Excerpted records:
== == ==
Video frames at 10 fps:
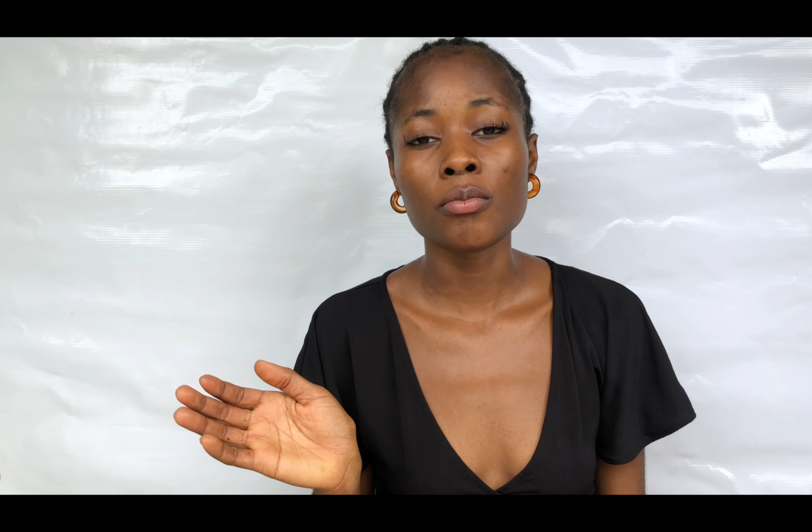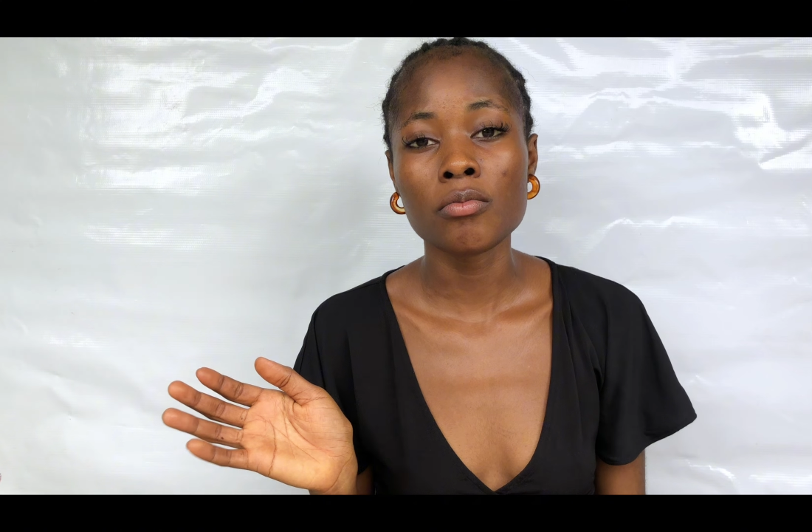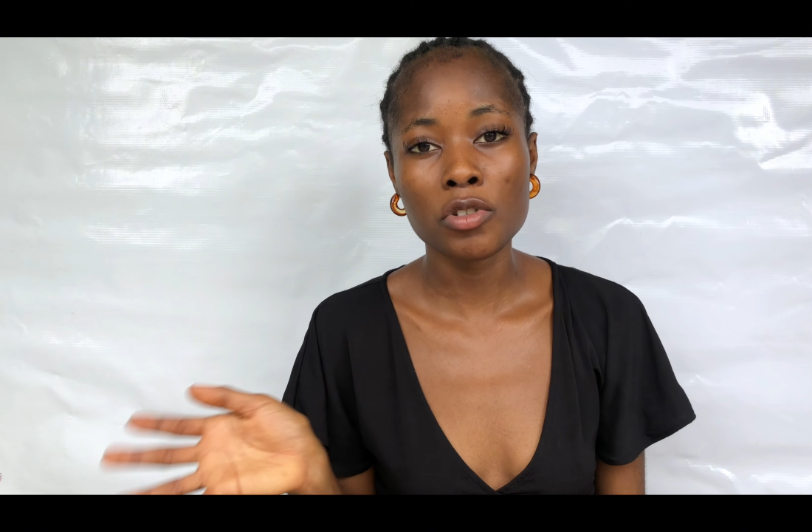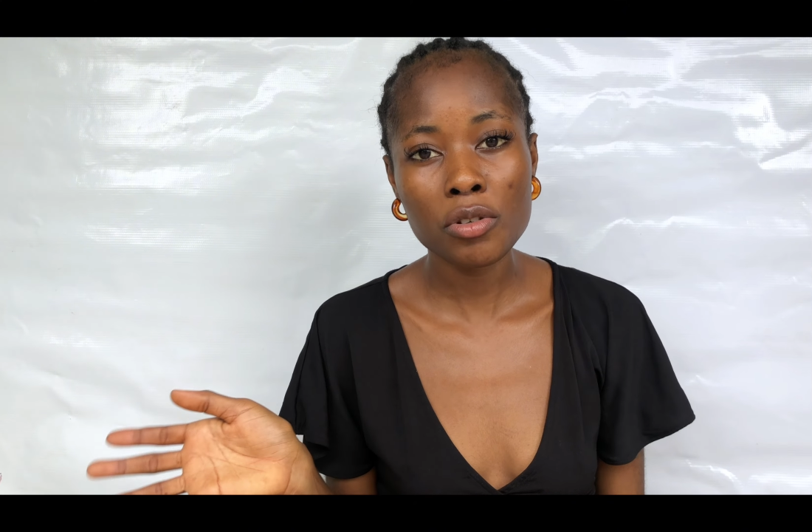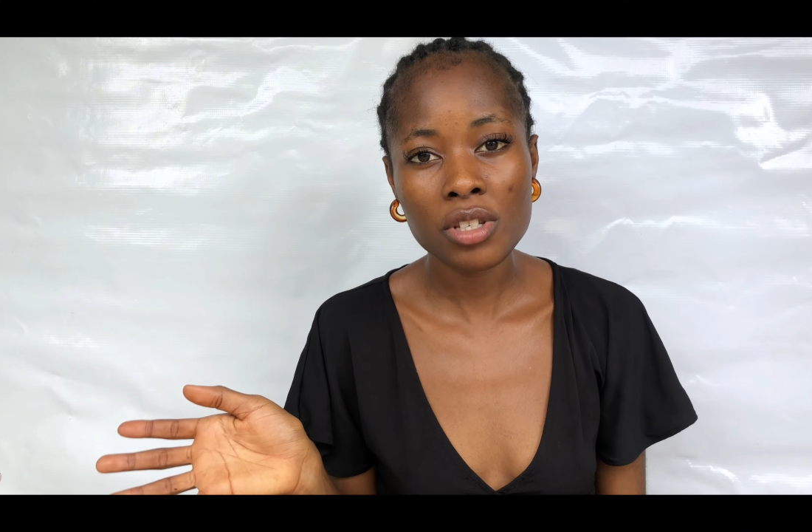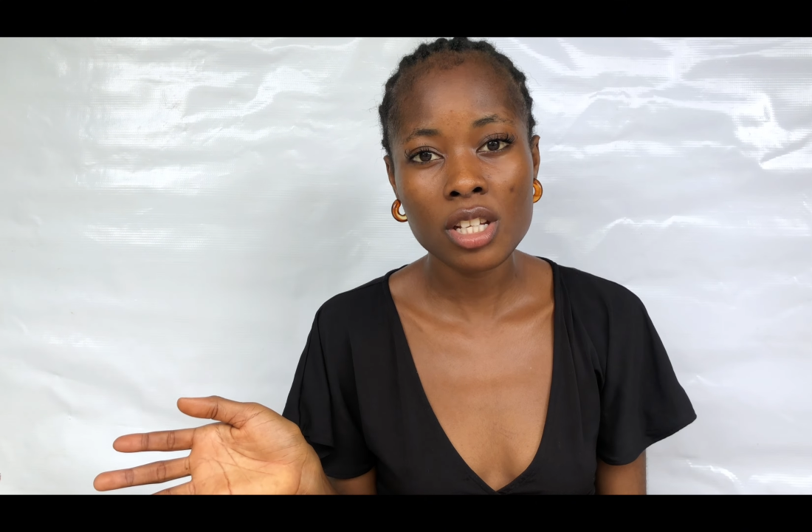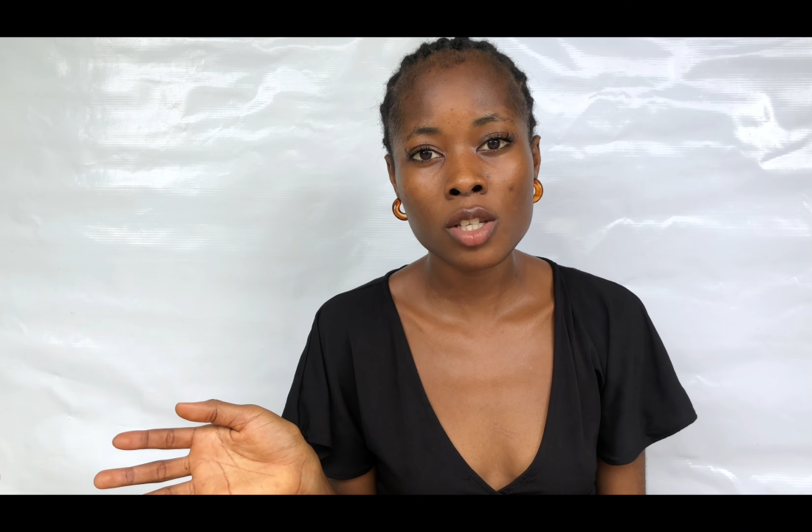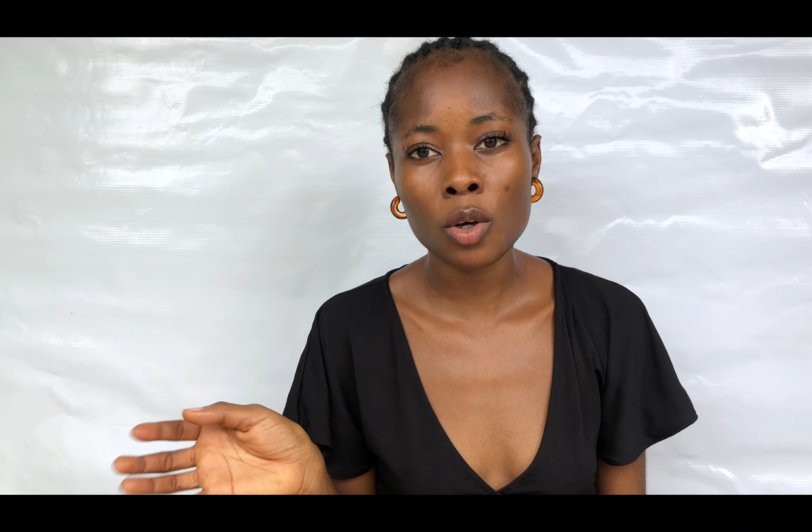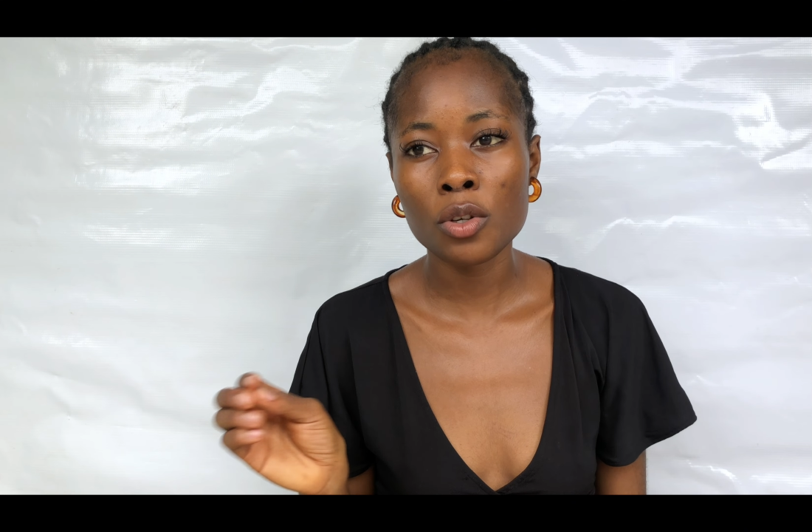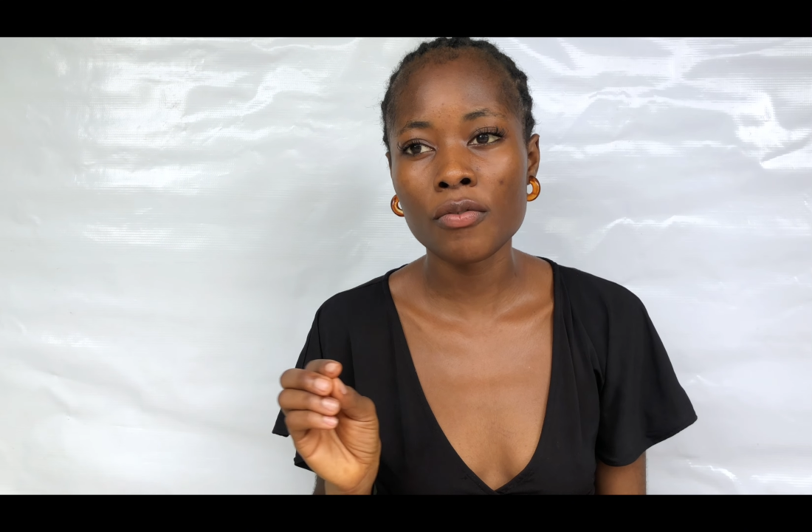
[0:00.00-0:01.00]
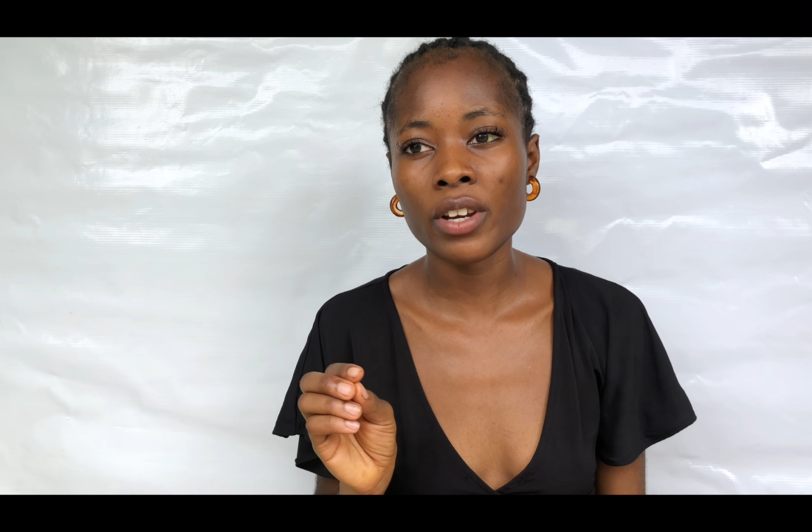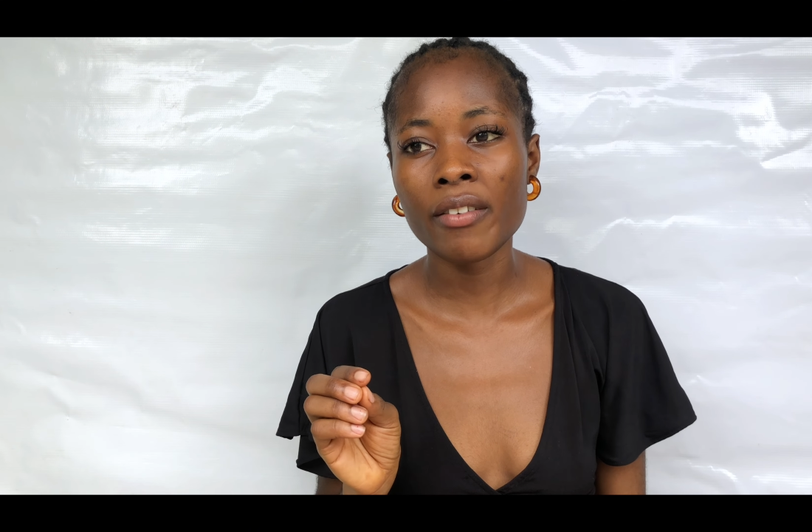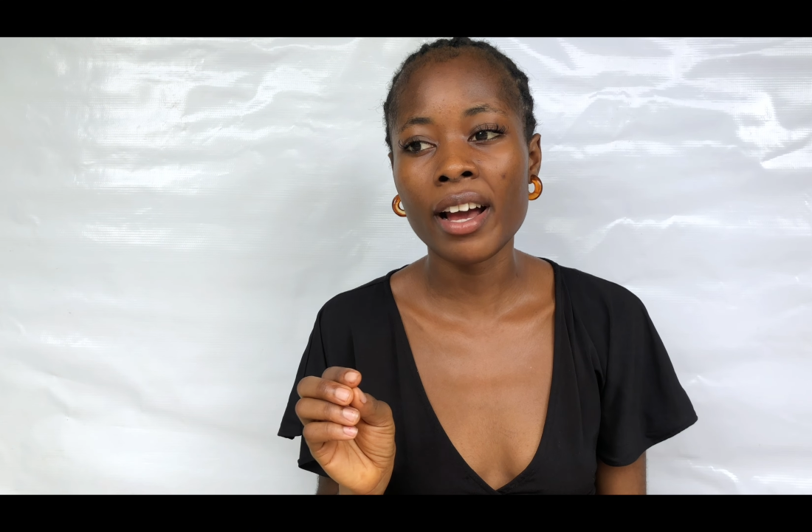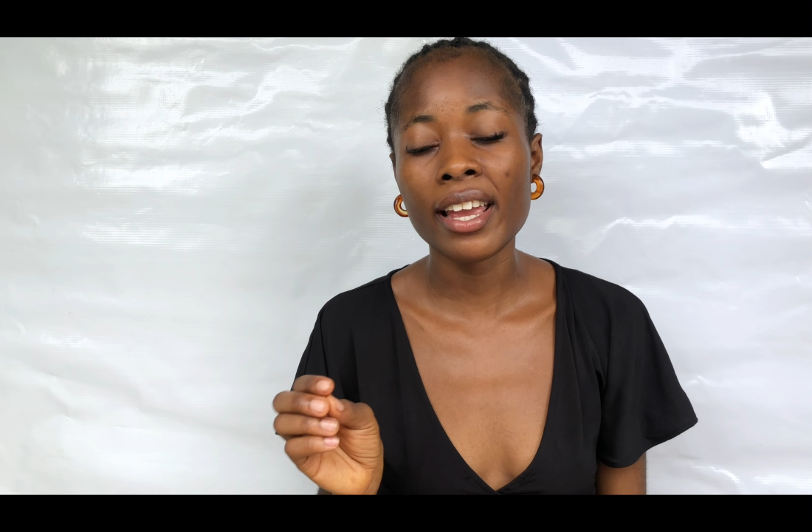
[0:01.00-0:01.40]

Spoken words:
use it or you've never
== == ==
Your assignment: Word for word, reproduce the listing above; no image should be carried over.

The completed task:
Video frames at 10 fps:
[0:00.00-0:01.00]
[0:01.00-0:01.40]

Spoken words:
use it or you've never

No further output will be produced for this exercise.